- [Task to carry out] Retype every record exactly. Skip the images.

(Saved data entries)
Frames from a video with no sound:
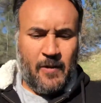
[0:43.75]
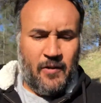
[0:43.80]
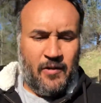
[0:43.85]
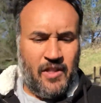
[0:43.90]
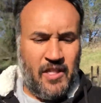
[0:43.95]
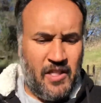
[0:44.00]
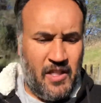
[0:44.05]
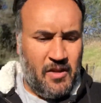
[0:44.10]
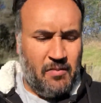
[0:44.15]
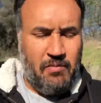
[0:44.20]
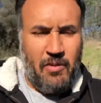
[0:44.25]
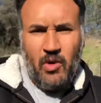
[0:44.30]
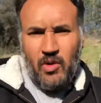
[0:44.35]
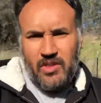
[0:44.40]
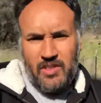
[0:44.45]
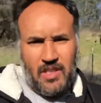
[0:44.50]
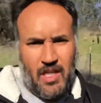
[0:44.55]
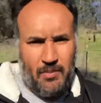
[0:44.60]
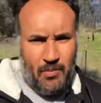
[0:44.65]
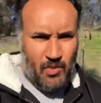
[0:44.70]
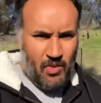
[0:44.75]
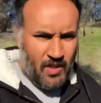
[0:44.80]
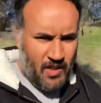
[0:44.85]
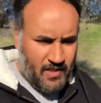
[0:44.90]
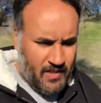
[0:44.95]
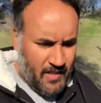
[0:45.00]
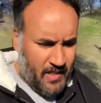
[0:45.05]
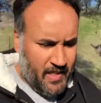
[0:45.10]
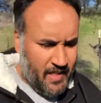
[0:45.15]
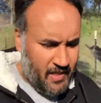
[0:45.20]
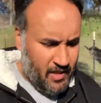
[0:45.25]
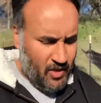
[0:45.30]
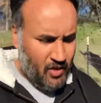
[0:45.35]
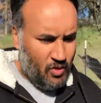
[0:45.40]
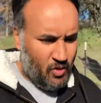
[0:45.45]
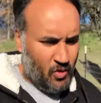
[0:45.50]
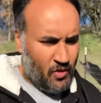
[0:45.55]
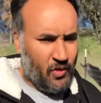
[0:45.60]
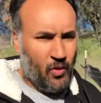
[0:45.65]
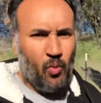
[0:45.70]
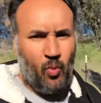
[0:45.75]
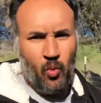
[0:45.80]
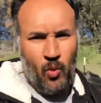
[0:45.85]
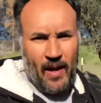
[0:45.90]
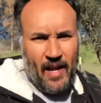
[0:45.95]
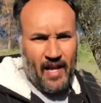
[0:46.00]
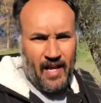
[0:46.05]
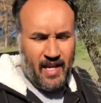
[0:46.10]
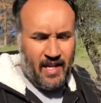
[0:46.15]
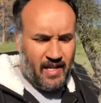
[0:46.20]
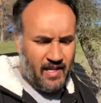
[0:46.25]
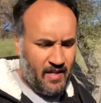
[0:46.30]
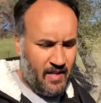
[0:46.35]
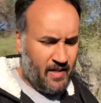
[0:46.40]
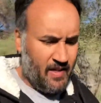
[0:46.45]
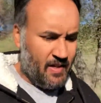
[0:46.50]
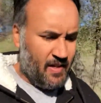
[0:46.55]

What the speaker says: modus operandi, or the way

- [Solution to the exercise]
Frames from a video with no sound:
[0:43.75]
[0:43.80]
[0:43.85]
[0:43.90]
[0:43.95]
[0:44.00]
[0:44.05]
[0:44.10]
[0:44.15]
[0:44.20]
[0:44.25]
[0:44.30]
[0:44.35]
[0:44.40]
[0:44.45]
[0:44.50]
[0:44.55]
[0:44.60]
[0:44.65]
[0:44.70]
[0:44.75]
[0:44.80]
[0:44.85]
[0:44.90]
[0:44.95]
[0:45.00]
[0:45.05]
[0:45.10]
[0:45.15]
[0:45.20]
[0:45.25]
[0:45.30]
[0:45.35]
[0:45.40]
[0:45.45]
[0:45.50]
[0:45.55]
[0:45.60]
[0:45.65]
[0:45.70]
[0:45.75]
[0:45.80]
[0:45.85]
[0:45.90]
[0:45.95]
[0:46.00]
[0:46.05]
[0:46.10]
[0:46.15]
[0:46.20]
[0:46.25]
[0:46.30]
[0:46.35]
[0:46.40]
[0:46.45]
[0:46.50]
[0:46.55]

What the speaker says: modus operandi, or the way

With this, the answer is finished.